Task. An exact reproduction of the records is required. Images must be left out.

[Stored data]
────

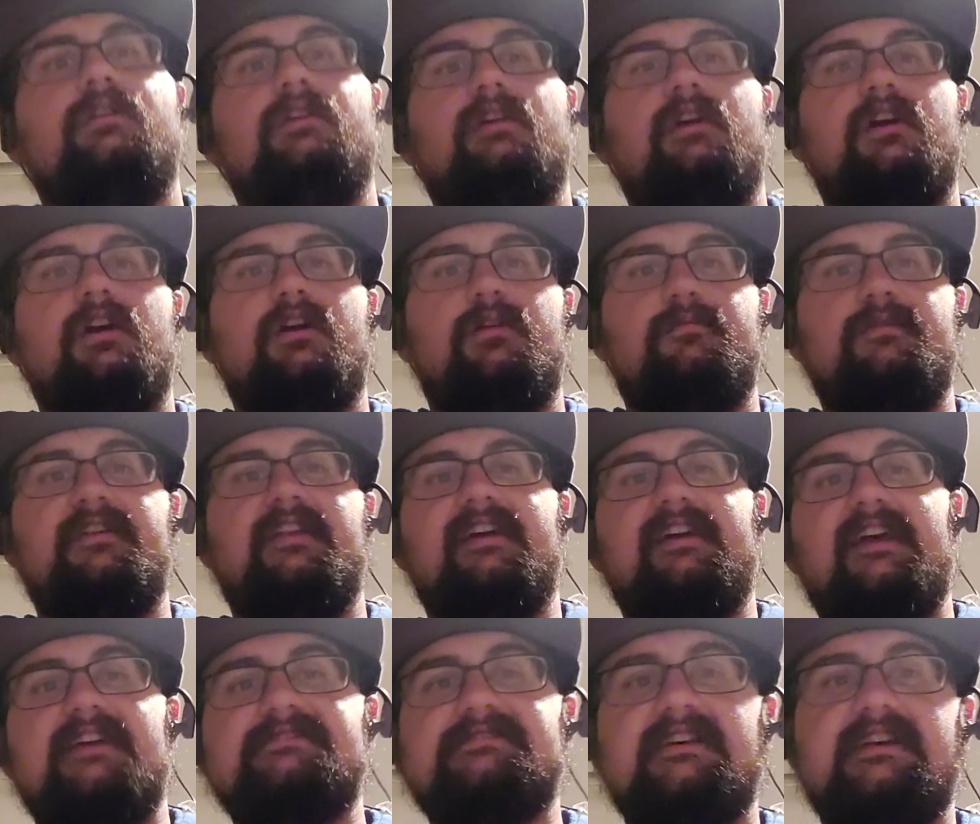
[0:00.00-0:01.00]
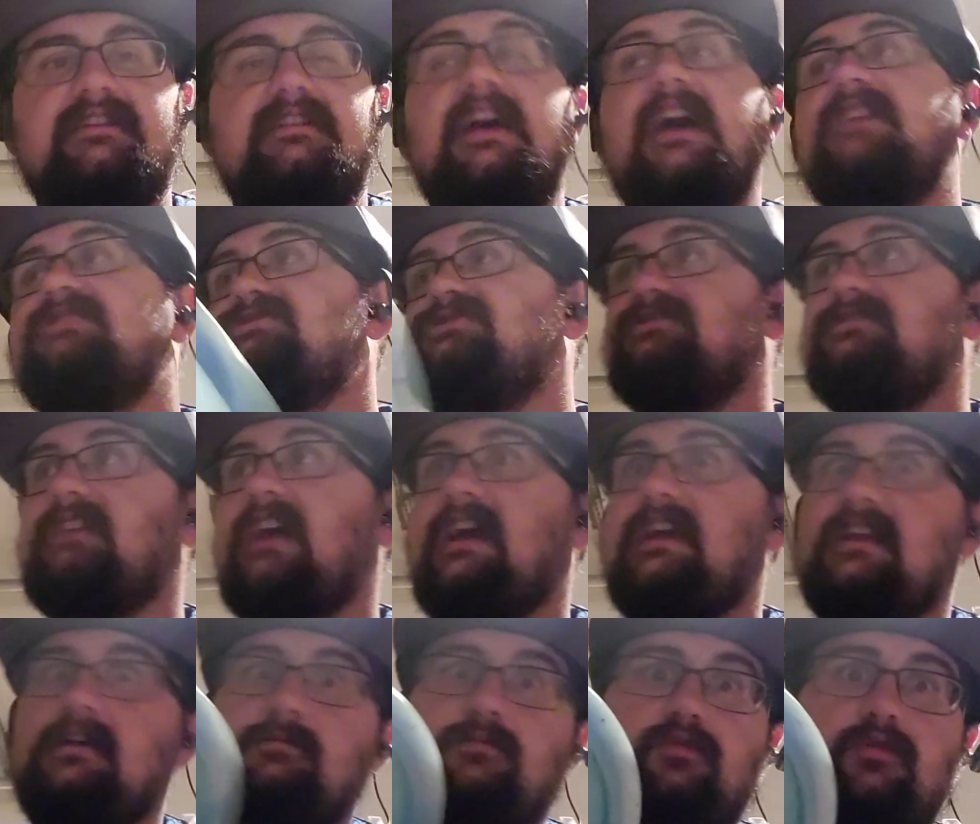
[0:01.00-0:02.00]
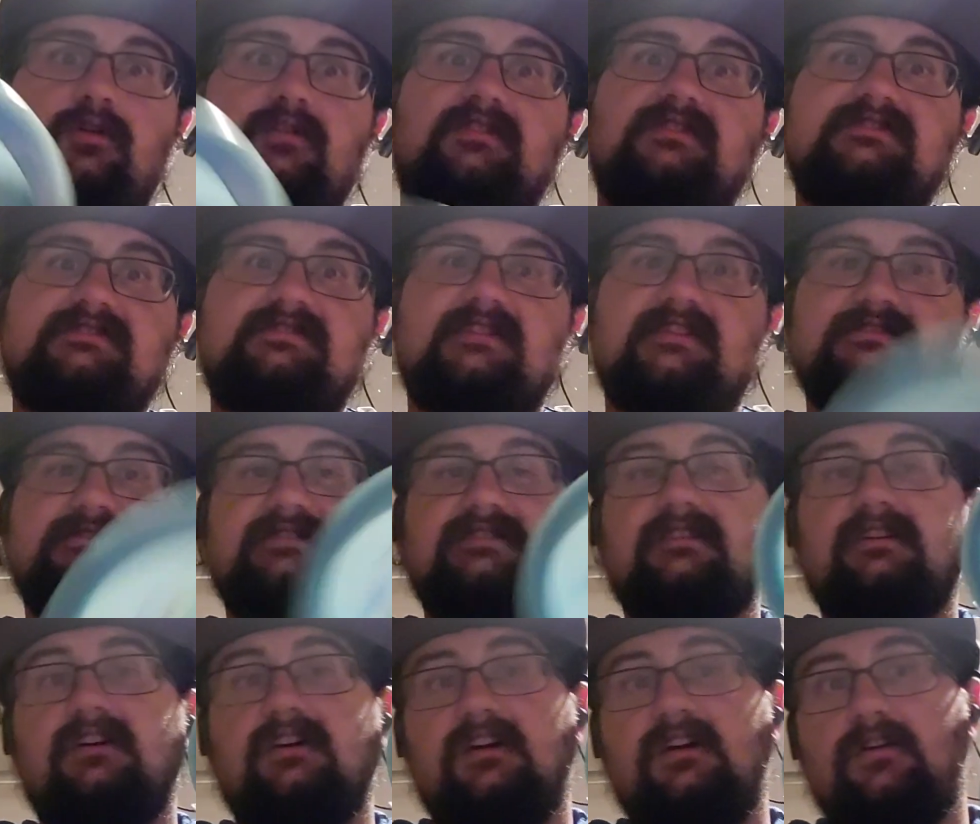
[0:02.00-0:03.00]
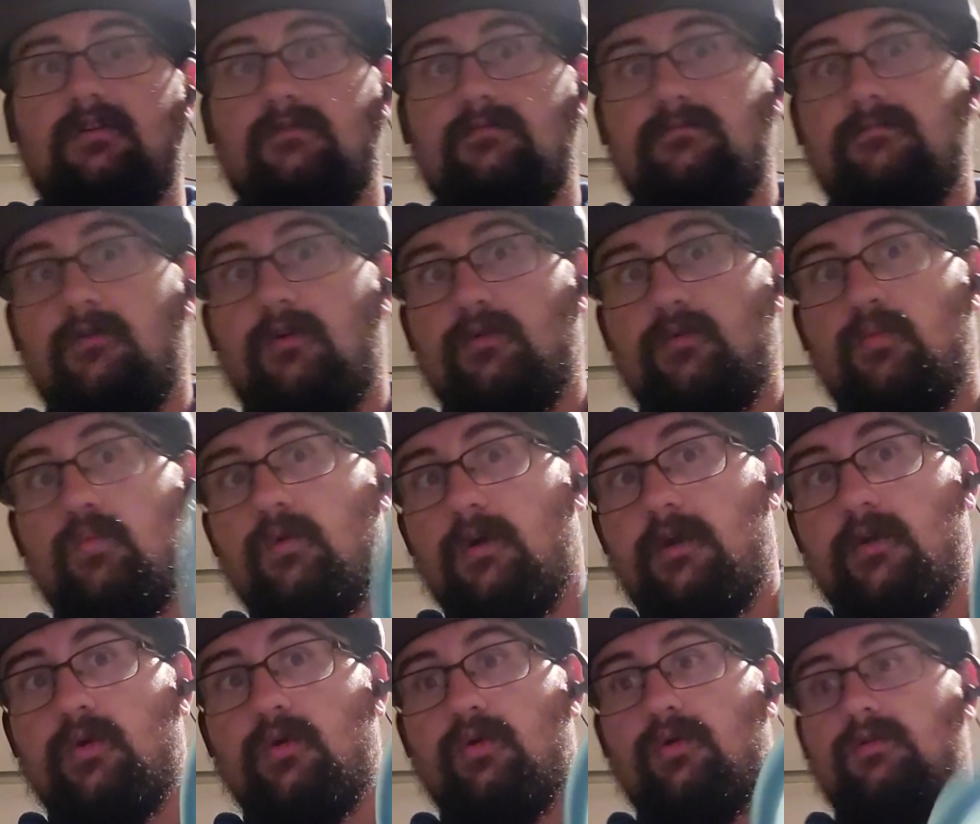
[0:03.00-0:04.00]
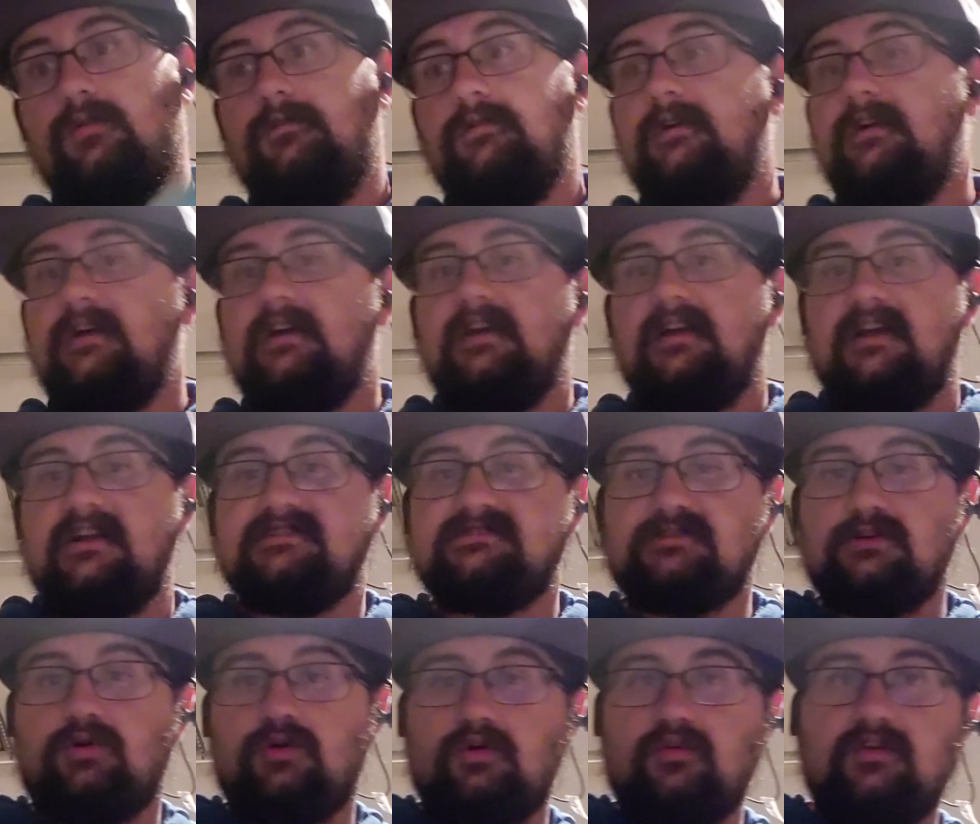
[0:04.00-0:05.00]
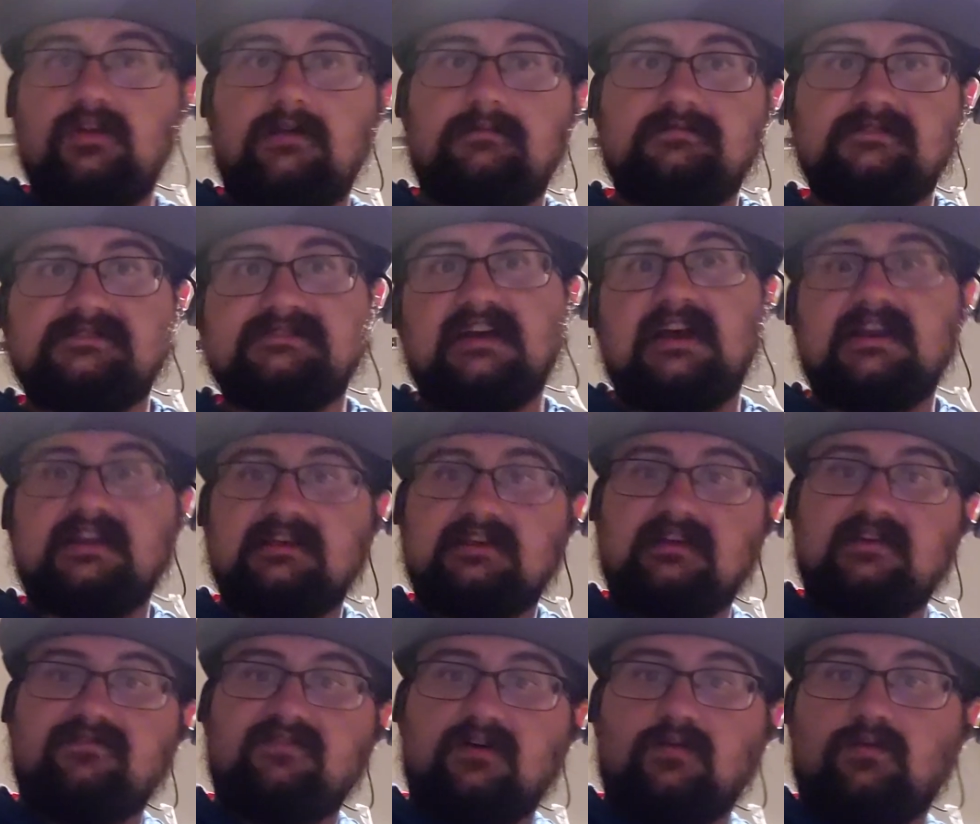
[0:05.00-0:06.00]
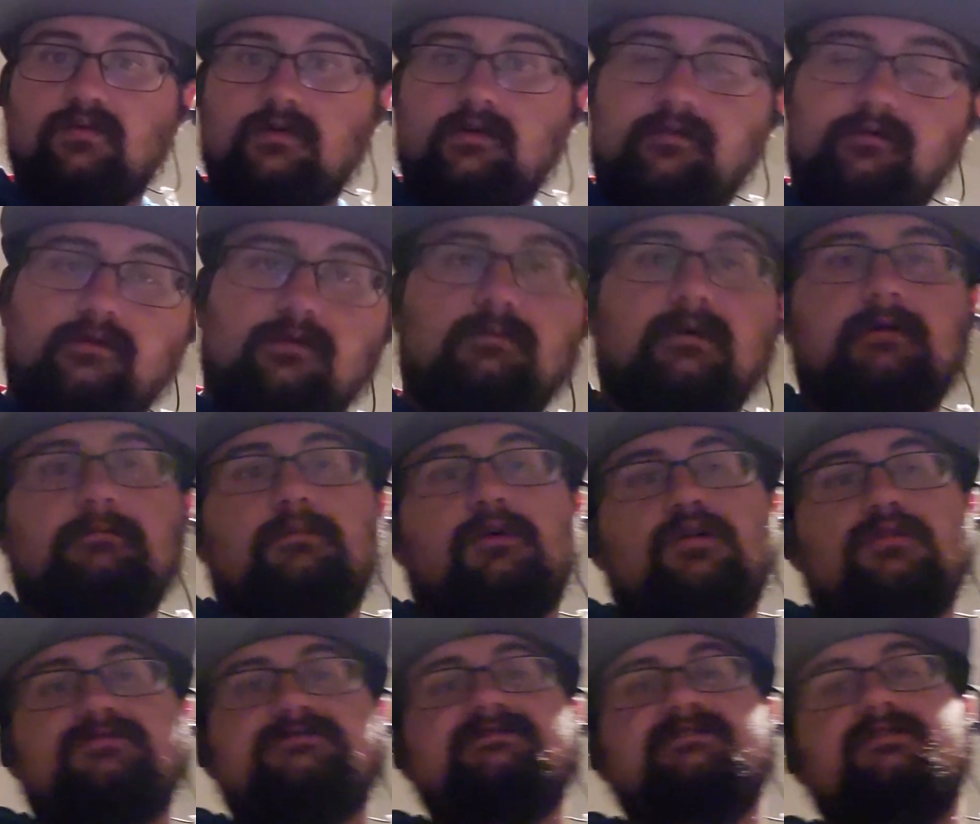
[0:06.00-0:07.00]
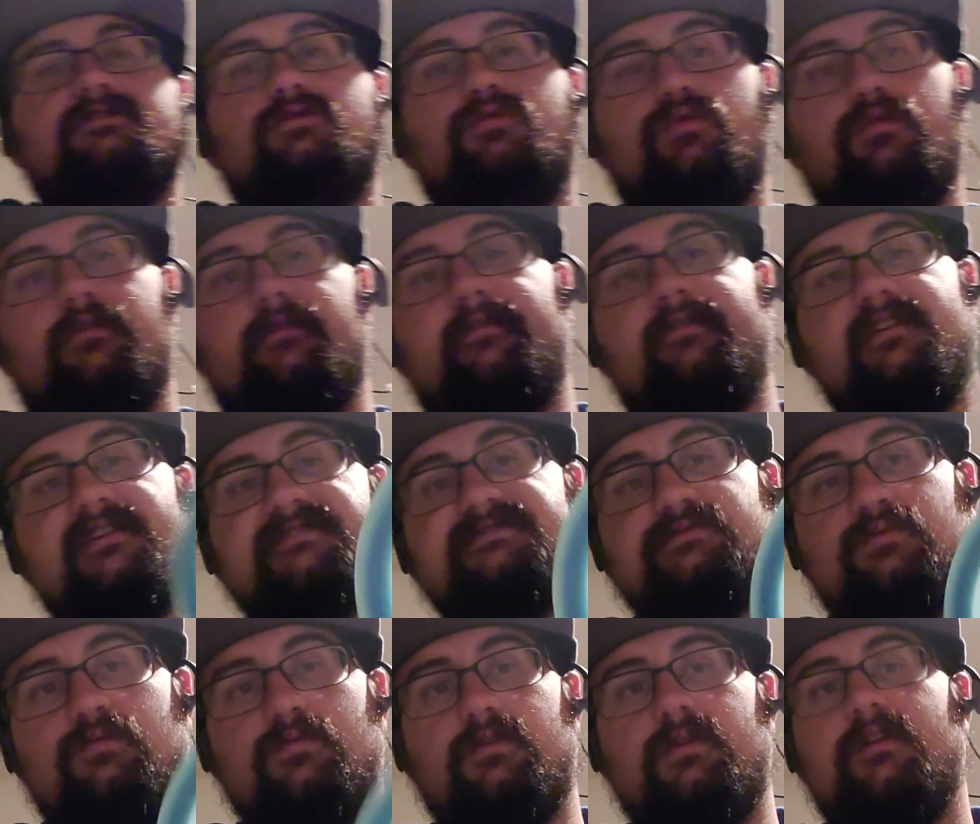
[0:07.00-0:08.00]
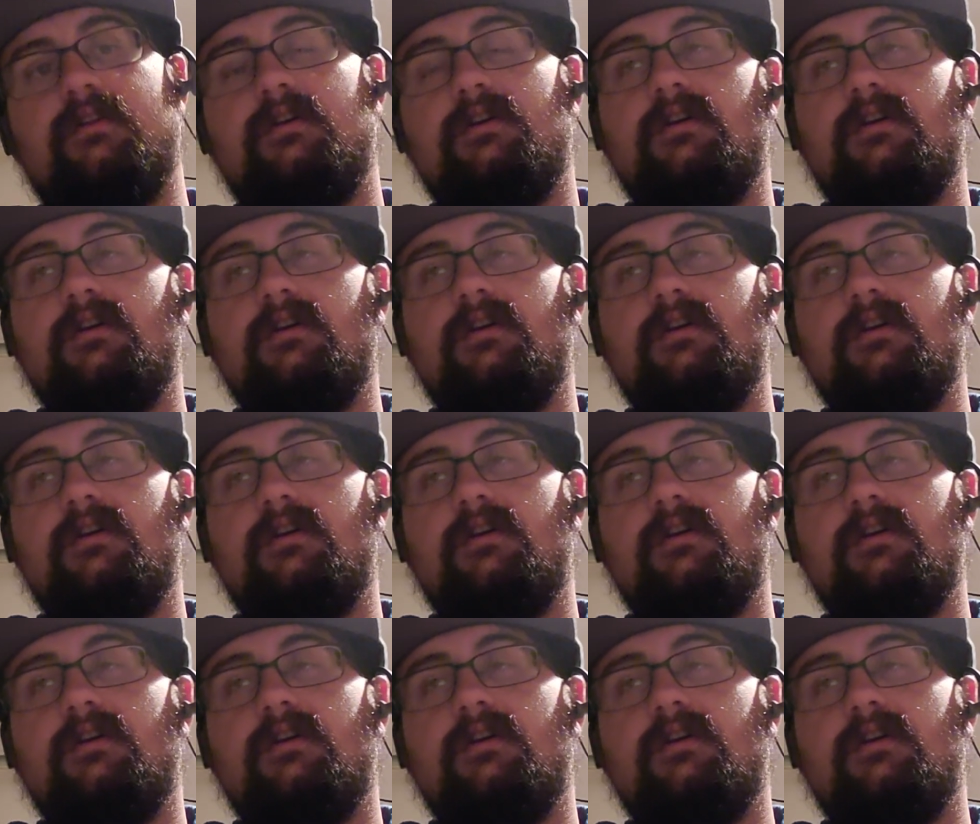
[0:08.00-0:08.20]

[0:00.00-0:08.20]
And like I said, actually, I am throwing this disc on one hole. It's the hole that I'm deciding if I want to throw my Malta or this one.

────

Task answer.
[0:00.00-0:01.00]
[0:01.00-0:02.00]
[0:02.00-0:03.00]
[0:03.00-0:04.00]
[0:04.00-0:05.00]
[0:05.00-0:06.00]
[0:06.00-0:07.00]
[0:07.00-0:08.00]
[0:08.00-0:08.20]

[0:00.00-0:08.20]
And like I said, actually, I am throwing this disc on one hole. It's the hole that I'm deciding if I want to throw my Malta or this one.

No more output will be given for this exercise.